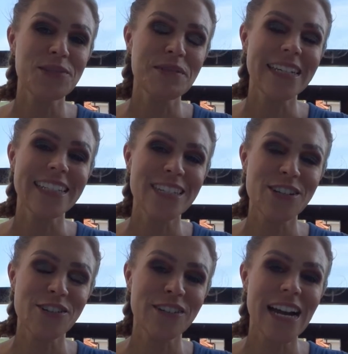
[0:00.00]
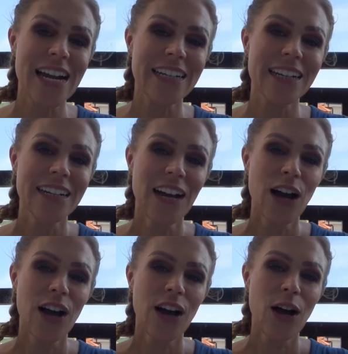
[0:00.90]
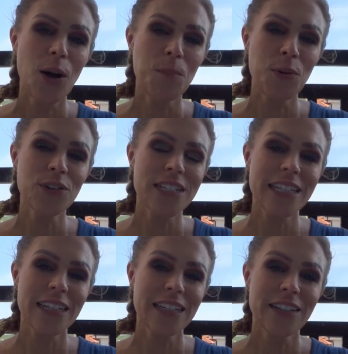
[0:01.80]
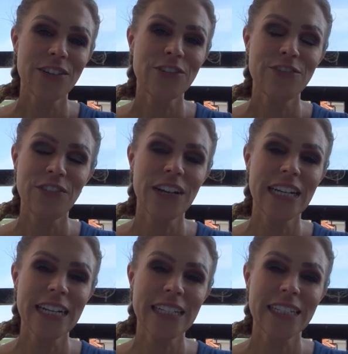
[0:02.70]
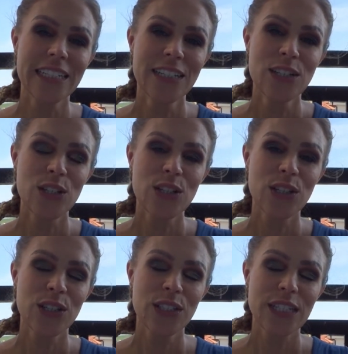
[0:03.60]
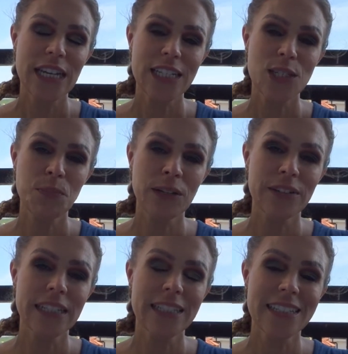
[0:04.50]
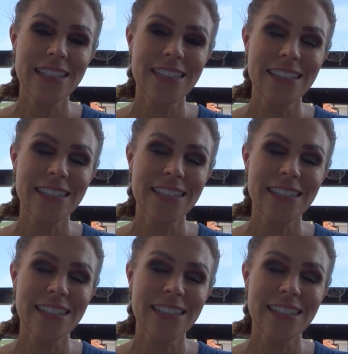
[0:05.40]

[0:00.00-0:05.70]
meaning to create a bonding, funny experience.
...
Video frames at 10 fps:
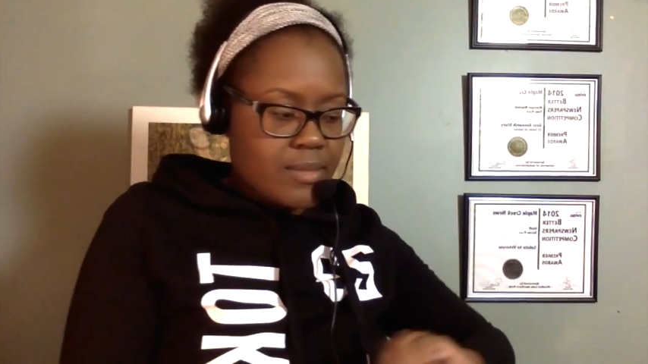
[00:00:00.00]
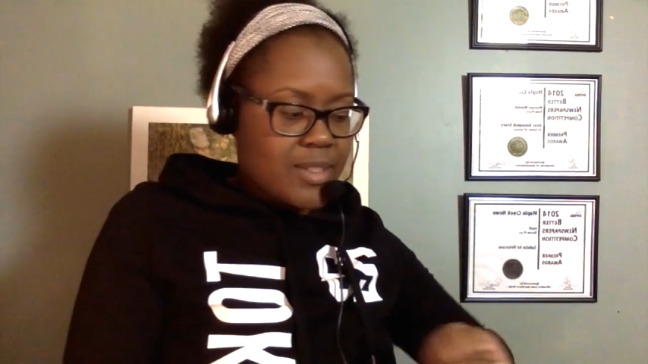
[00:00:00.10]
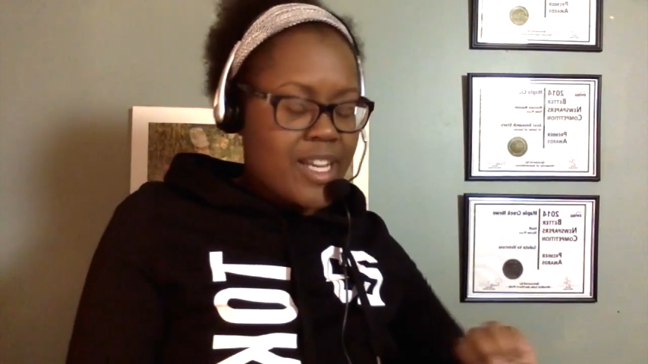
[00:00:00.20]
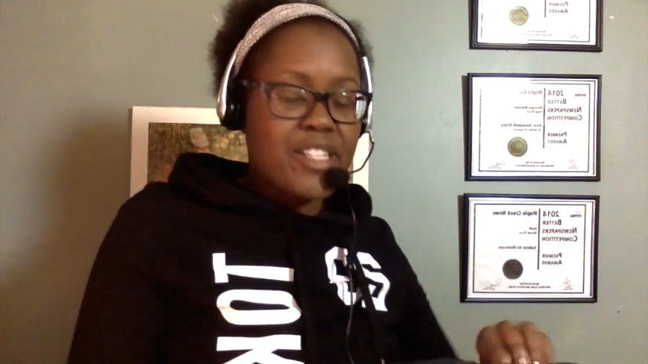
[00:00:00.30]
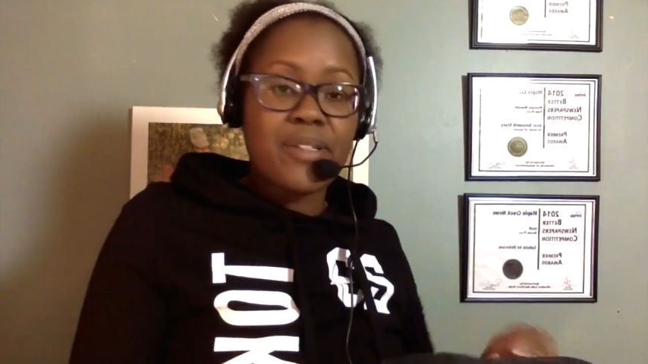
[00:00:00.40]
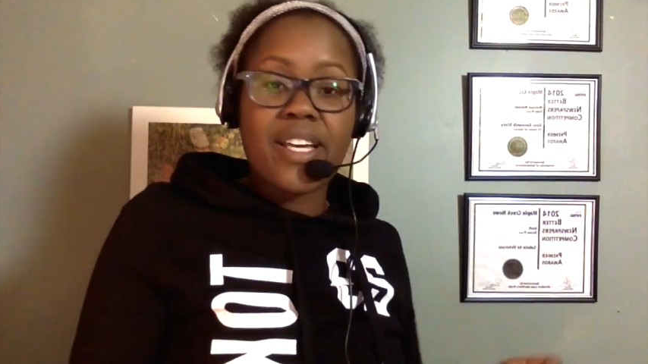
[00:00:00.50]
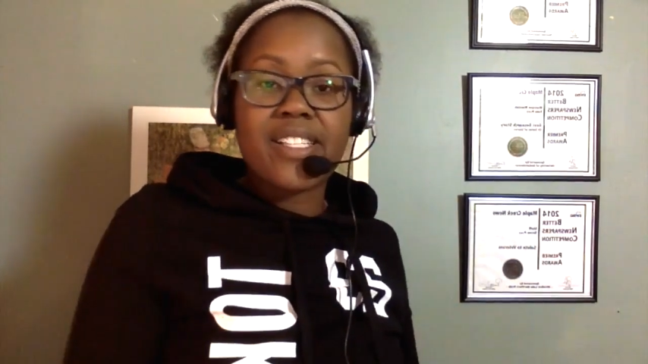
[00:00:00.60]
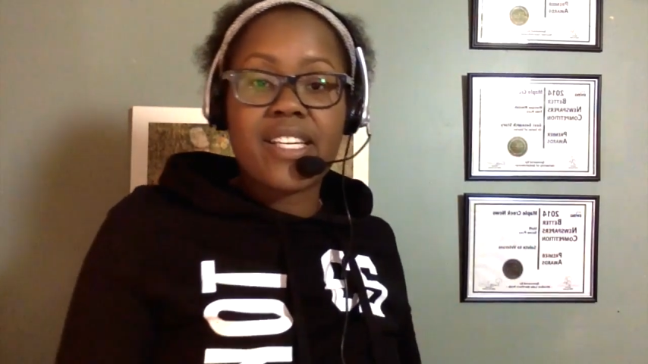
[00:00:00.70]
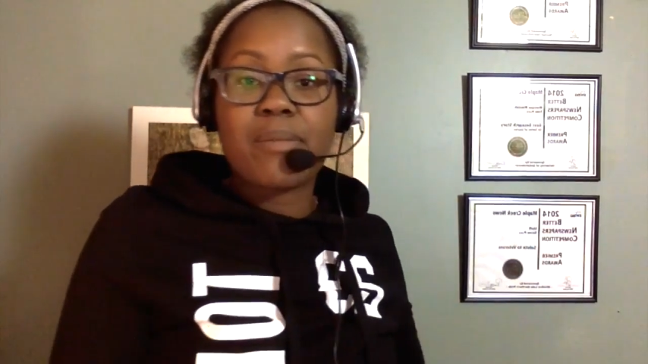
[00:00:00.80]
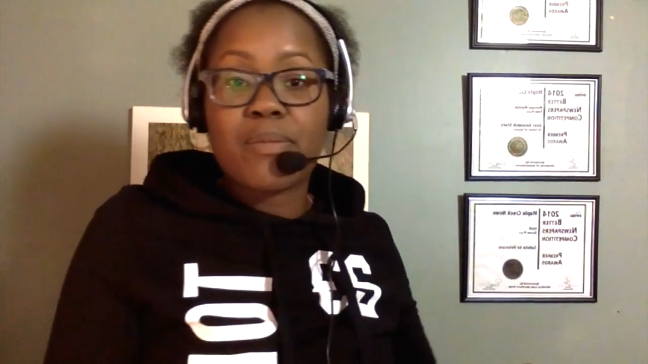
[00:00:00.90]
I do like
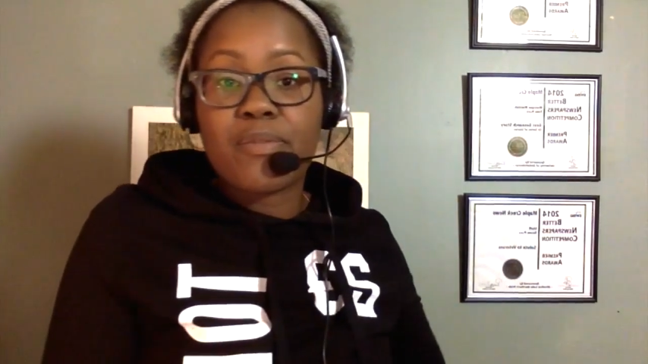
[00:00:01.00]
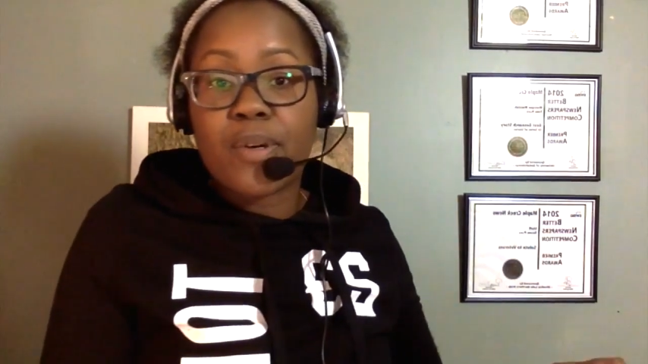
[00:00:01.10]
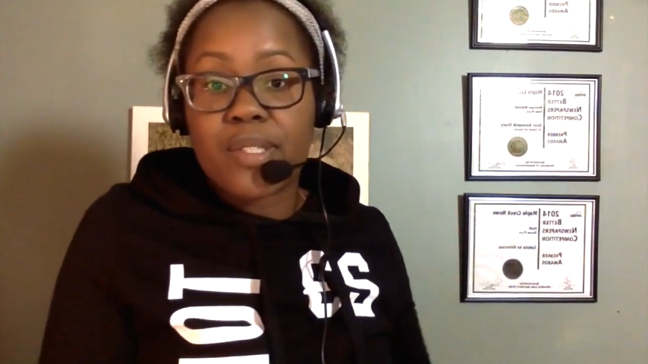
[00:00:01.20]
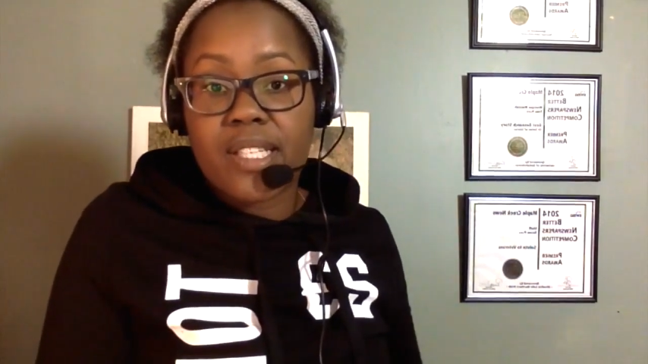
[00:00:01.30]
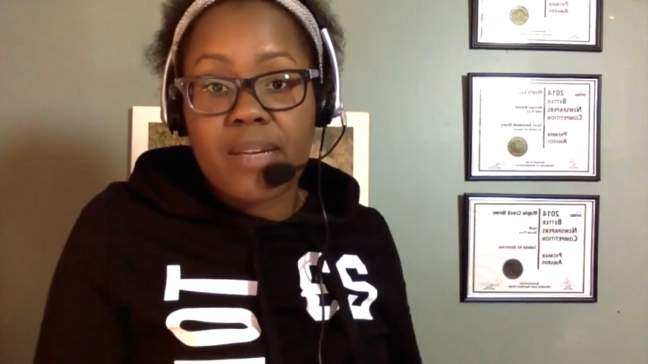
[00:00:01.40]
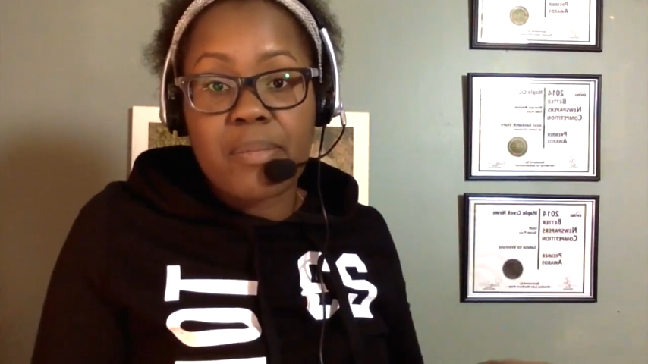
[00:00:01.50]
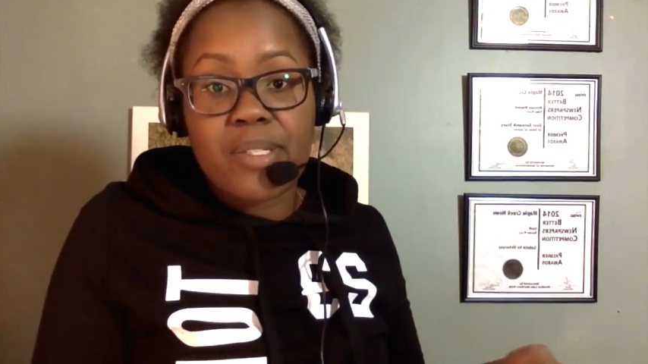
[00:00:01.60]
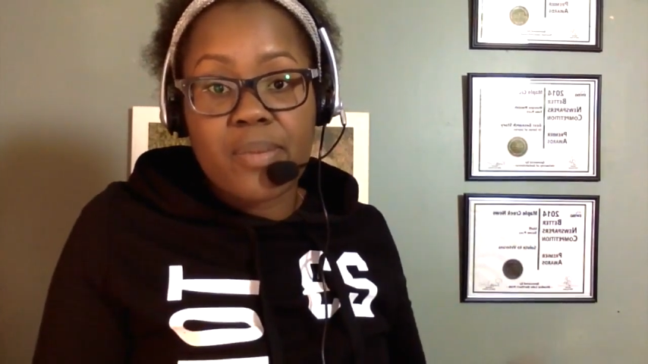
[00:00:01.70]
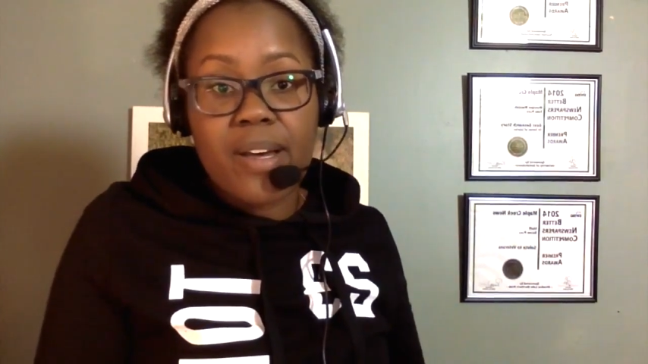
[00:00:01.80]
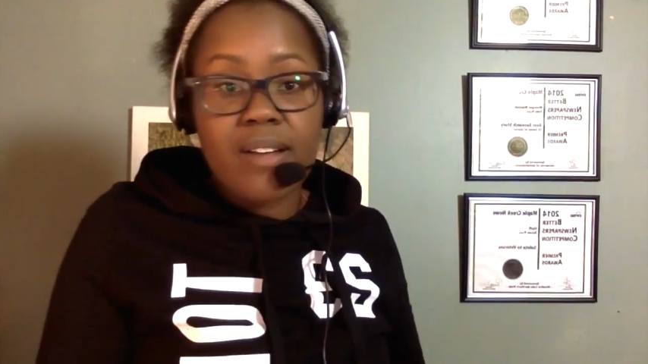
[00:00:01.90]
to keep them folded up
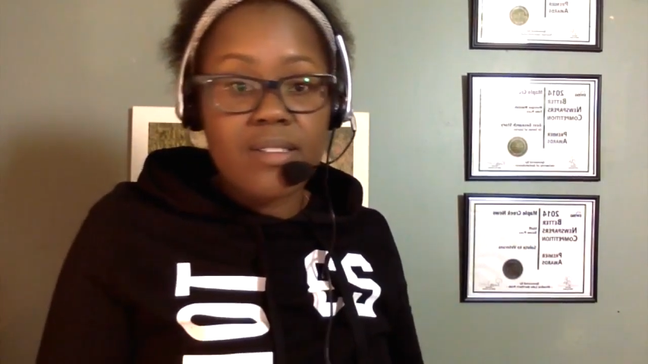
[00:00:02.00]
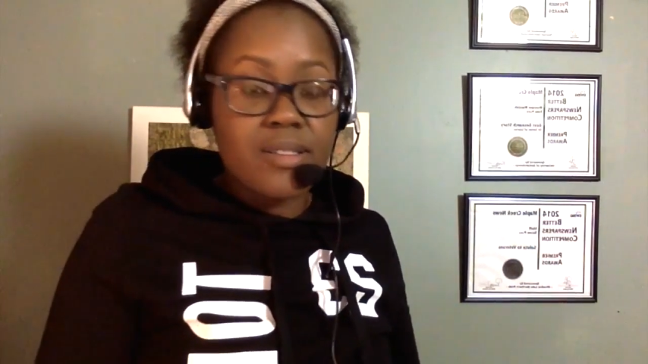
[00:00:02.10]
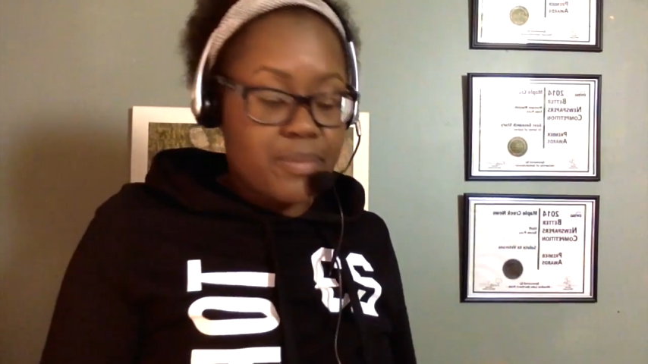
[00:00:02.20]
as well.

## Your goal:
What you return must match, character for character, the lines above from the one with "[00:00:00.60]" through the one with "[00:00:02.00]", minus any pictures.

## Solution for this exercise:
[00:00:00.60]
[00:00:00.70]
[00:00:00.80]
[00:00:00.90]
I do like
[00:00:01.00]
[00:00:01.10]
[00:00:01.20]
[00:00:01.30]
[00:00:01.40]
[00:00:01.50]
[00:00:01.60]
[00:00:01.70]
[00:00:01.80]
[00:00:01.90]
to keep them folded up
[00:00:02.00]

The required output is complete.